日比谷花壇大船フラワーセンターでひょうたんに会う(3)

by 丸黄うりほ 

①寺坂暲「三つ編みねじれ柱」

②田淵治二「扁壺」

③中国「コオロギ入れ(浮刻)」

④中国・黄金華「変形容器(鼻煙壺)」

⑤松本好生「浮き透かし」

⑥川崎彰久「仏舎利」

⑦清水久義「漆塗瓢盆」、鈴木三郎「香炉」ほか

 日比谷花壇大船フラワーセンター「ひょうたん展」で見せていただいた作品のうち、きょうと明日は湯浅浩史先生の所蔵品を紹介していきましょう。といっても、とにかく点数が多くて全部は紹介しきれません。ここにアップした写真以外にも素晴らしい作品が所狭しとひしめき合っていたことを、先にお断りしておきたいと思います。

ひょうたんの工芸品は、いくつかの種類にわけられます。まず、展示室の入り口付近に並んでいたのが、ひょうたんを栽培中に加工して作った作品群です。

写真①は、寺坂暲さんの「三つ編みねじれ柱」。上に並んでいる巾着型のひょうたんは、千成ひょうたんを紐で縛った状態で育てたもの。そして、茶色の部分は、ロングハンドルディッパーのハンドル部分3本を編みながら育てたのだそうです。栽培しながらハンドル部分を少しずつねじっていくとは、ものすごく大変なことだったでしょう。緻密な栽培計画と根気がなくてはできないですね。

写真②の田淵治二さんの「扁壺」も、びっくりするような製法です。大ひょうたんの実を2枚の板で挟んで育て、潰れないようにジャッキで少しずつ幅を調整しながら育てたのだそうです。表面の漆と螺鈿仕上げも見事。

写真③の「コオロギ入れ(浮刻)」と、④の黄金華さんによる「変形容器」は、成長途中のひょうたんの実を模様を刻んだ鋳型にはめ込み、その中で大きくして、繊細な模様を浮き上がらせたもの。中国には、ひょうたんの中でコオロギを育てる文化というのがあるのですね。④の「変形容器」は、嗅ぎタバコを入れる鼻煙壺だそうです。

続いては、収穫して乾燥させたひょうたんの実を加工した作品が並びます。

「浮き透かし」は、ひょうたんの表皮だけを削り取り、内側の皮を残すように加工する技法で、写真⑤の松本好生さんの「浮き透かし」では、一部にその技法が使われています。150本もの彫刻刀を使い分け、ひょうたんの皮を透し彫りにしているのだとか。これも気の遠くなるような作業です。

写真⑥の川崎彰久さんの「仏舎利」は、大きさの違ういくつものひょうたんを重ね合わせて作った作品。
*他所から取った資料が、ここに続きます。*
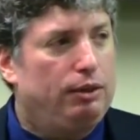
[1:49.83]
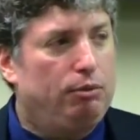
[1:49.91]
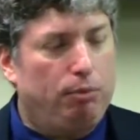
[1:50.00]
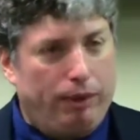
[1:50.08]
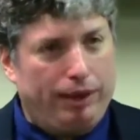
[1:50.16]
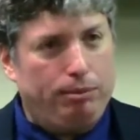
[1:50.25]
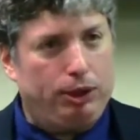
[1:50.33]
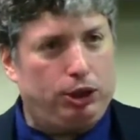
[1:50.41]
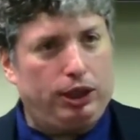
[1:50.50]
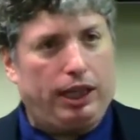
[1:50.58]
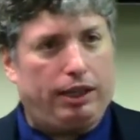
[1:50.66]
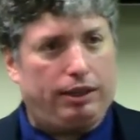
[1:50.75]
when
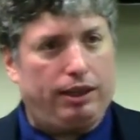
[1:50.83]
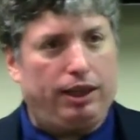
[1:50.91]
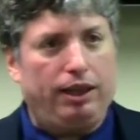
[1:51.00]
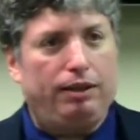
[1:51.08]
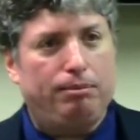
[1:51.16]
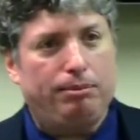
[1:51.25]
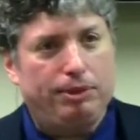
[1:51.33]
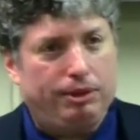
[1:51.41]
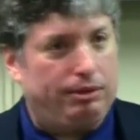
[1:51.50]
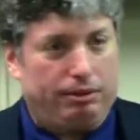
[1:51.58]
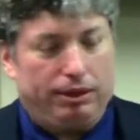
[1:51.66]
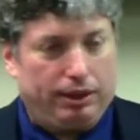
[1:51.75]
Mashiach
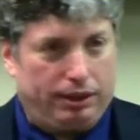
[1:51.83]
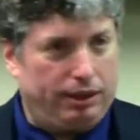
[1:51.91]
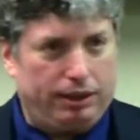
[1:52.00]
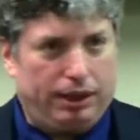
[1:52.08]
comes, it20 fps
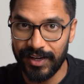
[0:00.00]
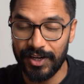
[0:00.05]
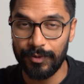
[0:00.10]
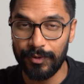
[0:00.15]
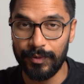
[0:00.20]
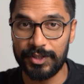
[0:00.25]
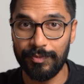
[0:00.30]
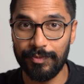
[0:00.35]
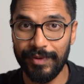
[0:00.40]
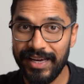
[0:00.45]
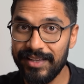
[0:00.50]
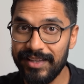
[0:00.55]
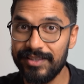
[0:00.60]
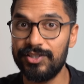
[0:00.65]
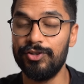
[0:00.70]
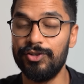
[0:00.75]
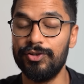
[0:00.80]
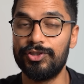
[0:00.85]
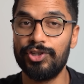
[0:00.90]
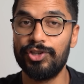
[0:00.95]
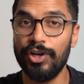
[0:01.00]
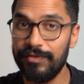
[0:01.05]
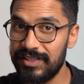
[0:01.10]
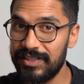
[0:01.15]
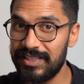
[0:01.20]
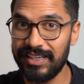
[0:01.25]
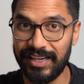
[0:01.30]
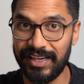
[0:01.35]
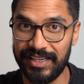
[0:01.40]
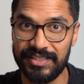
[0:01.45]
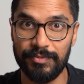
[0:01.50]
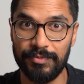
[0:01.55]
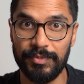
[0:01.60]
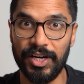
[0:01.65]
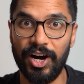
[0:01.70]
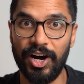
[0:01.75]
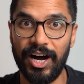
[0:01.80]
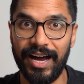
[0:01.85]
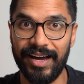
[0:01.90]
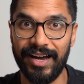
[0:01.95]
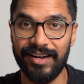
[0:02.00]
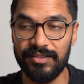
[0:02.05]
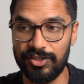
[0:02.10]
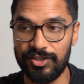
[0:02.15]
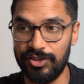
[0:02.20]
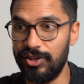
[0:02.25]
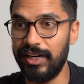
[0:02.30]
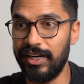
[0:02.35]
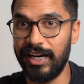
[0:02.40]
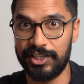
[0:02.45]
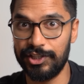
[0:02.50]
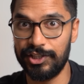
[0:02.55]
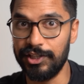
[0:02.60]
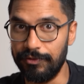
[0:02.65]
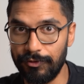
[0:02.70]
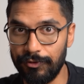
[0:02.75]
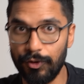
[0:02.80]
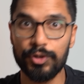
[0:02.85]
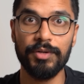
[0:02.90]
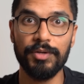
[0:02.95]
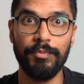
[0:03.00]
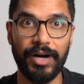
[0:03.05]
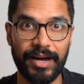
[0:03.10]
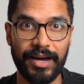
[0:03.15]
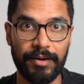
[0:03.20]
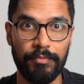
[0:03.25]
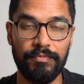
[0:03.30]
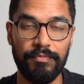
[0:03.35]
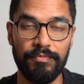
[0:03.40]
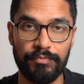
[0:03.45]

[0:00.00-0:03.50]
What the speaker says: which means your servicing needs to be higher so you can actually afford to buy a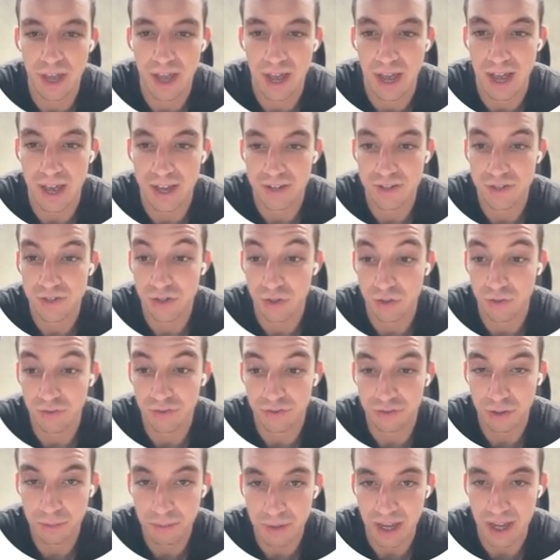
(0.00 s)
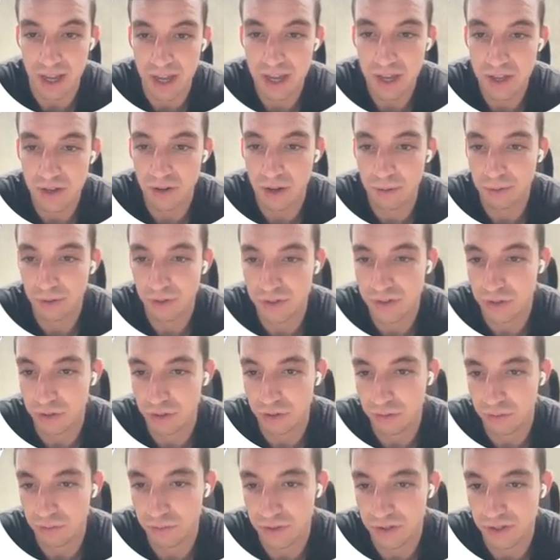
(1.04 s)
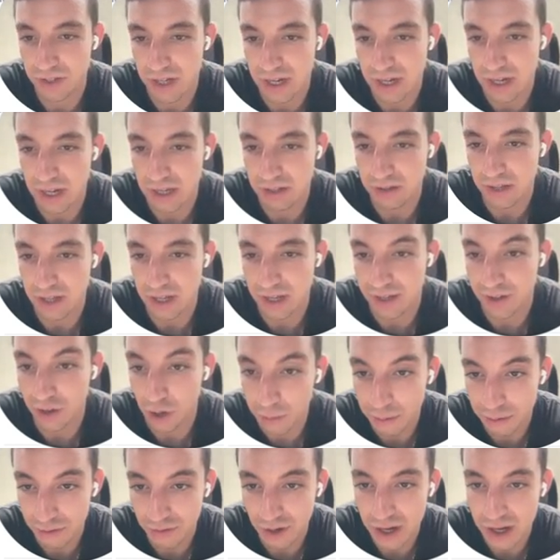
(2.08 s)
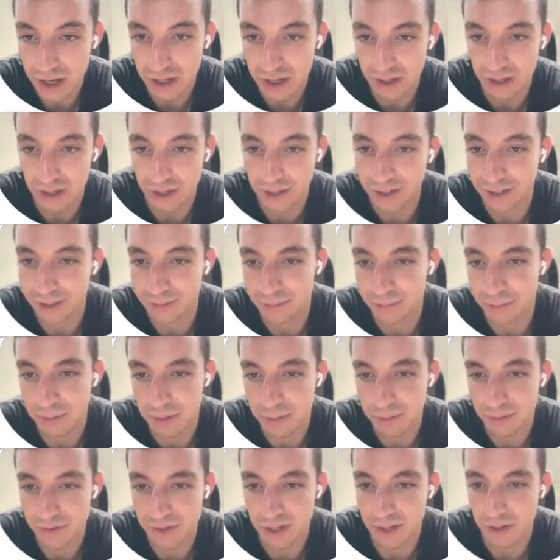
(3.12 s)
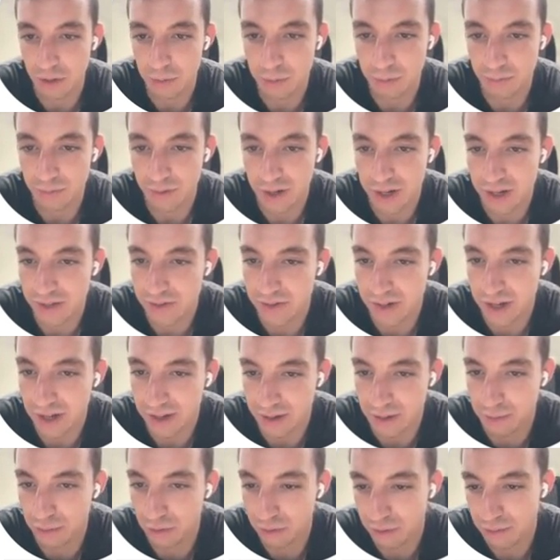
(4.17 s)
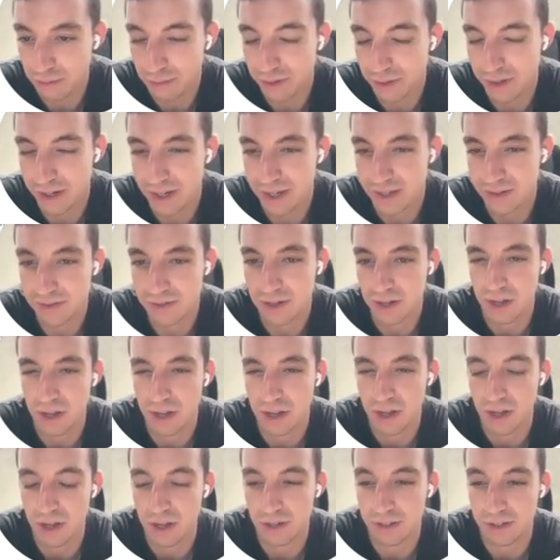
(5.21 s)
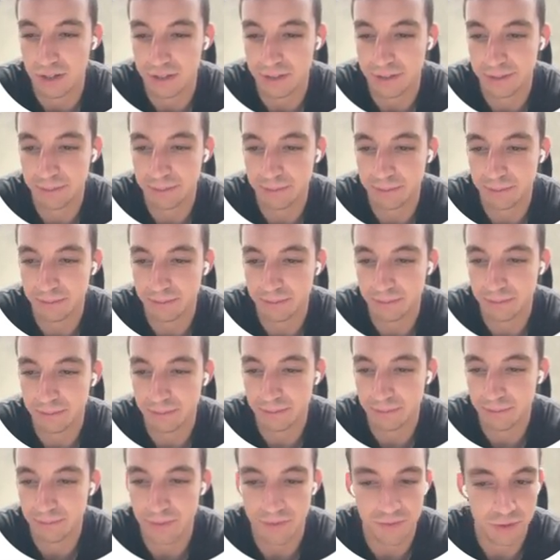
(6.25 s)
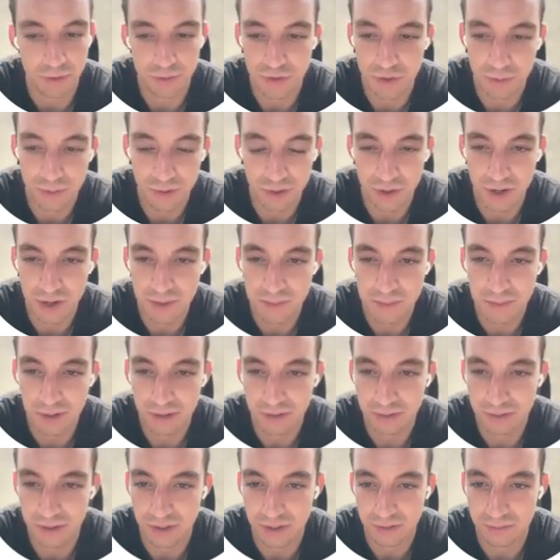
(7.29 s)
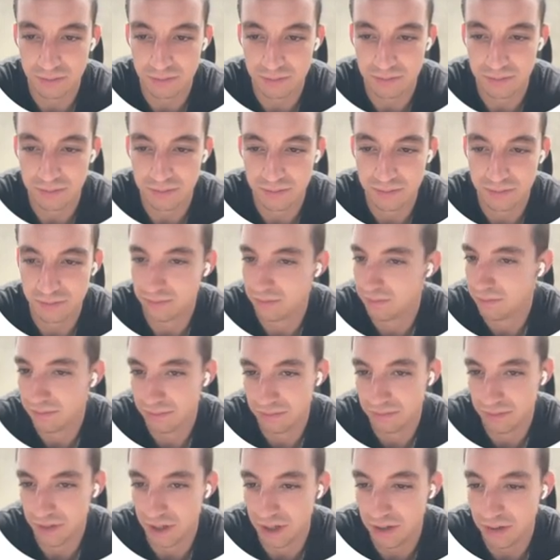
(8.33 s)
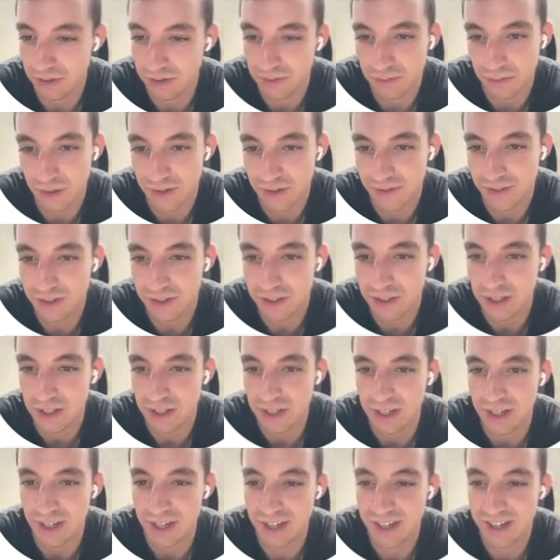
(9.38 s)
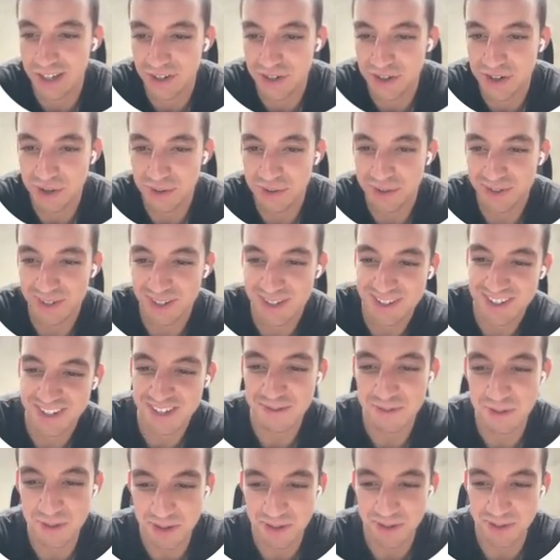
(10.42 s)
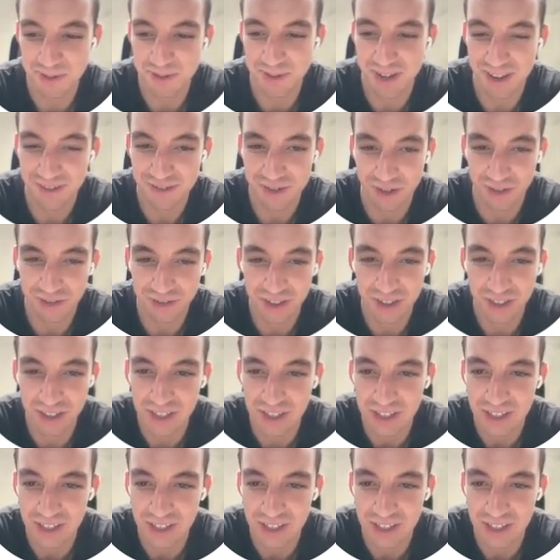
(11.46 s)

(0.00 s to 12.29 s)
And so from here, you're able to see the open rate. And people say that open rate isn't that important, but it is. If no one's opening your email, then, whatever. No one's going to see what you have to offer.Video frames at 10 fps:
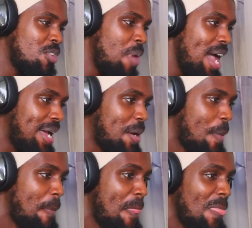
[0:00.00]
back.
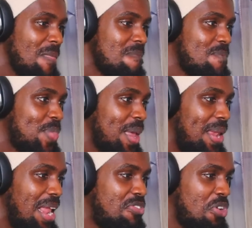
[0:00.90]

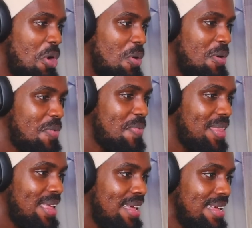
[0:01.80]
Let's go.
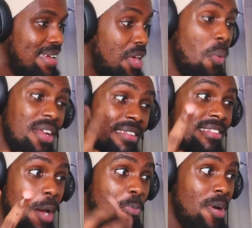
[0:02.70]
He wants to
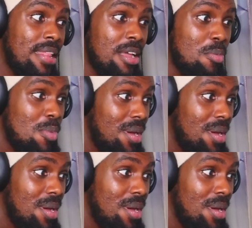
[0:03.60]
separate them.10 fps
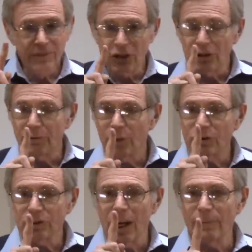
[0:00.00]
This is the
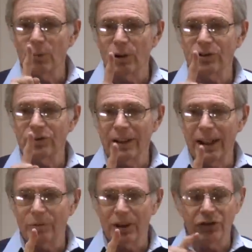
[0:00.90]
first time the word
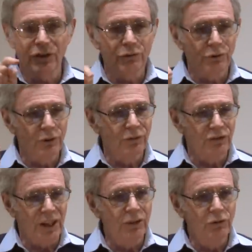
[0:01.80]
slavery is
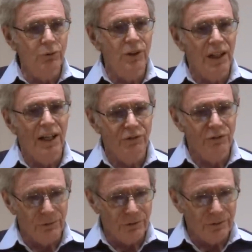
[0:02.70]
introduced into the
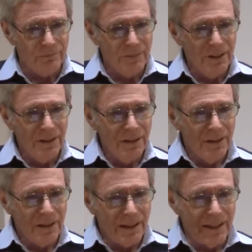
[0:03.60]
Constitution
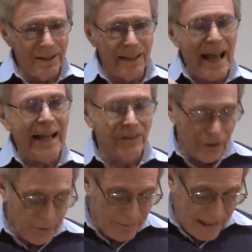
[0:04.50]
in the act
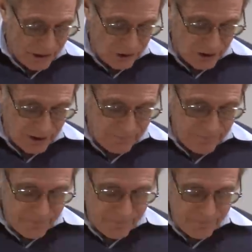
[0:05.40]
of abolishing it.
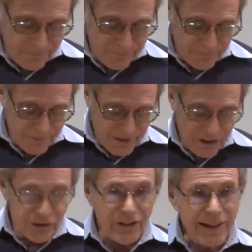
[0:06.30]

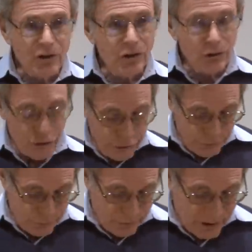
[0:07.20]
Section
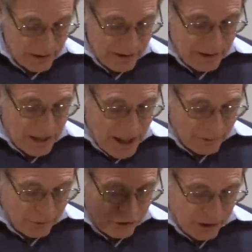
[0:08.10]
2
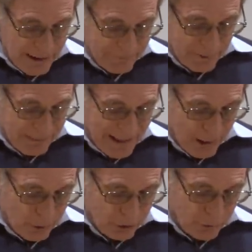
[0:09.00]
Congress shall have the
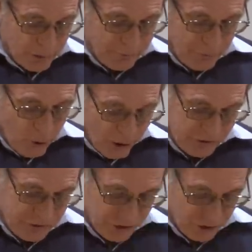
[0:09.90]
power to
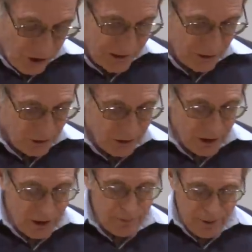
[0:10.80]
enforce this article
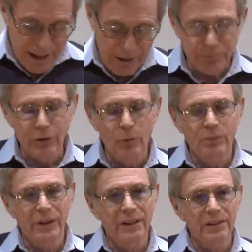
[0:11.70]
by
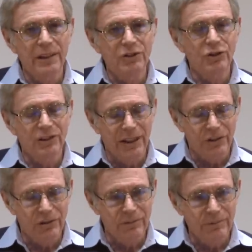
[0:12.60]
appropriate
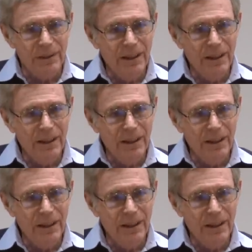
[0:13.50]
legislation.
唐草模様の透し彫りが見事です。

写真⑦は、ひょうたんで作られた茶道具のコーナーです。清水久義さんや鈴木三郎さんの作品のほか作者不明のものもありますが、どれも本当に素敵です!とくに私は鶴首ひょうたんの形をそのまま生かした「煎茶瓢杓」にひかれました。「ひしゃく」がなまって、「ひさご」となり、ひょうたんの別名となったことはよく知られていますよね。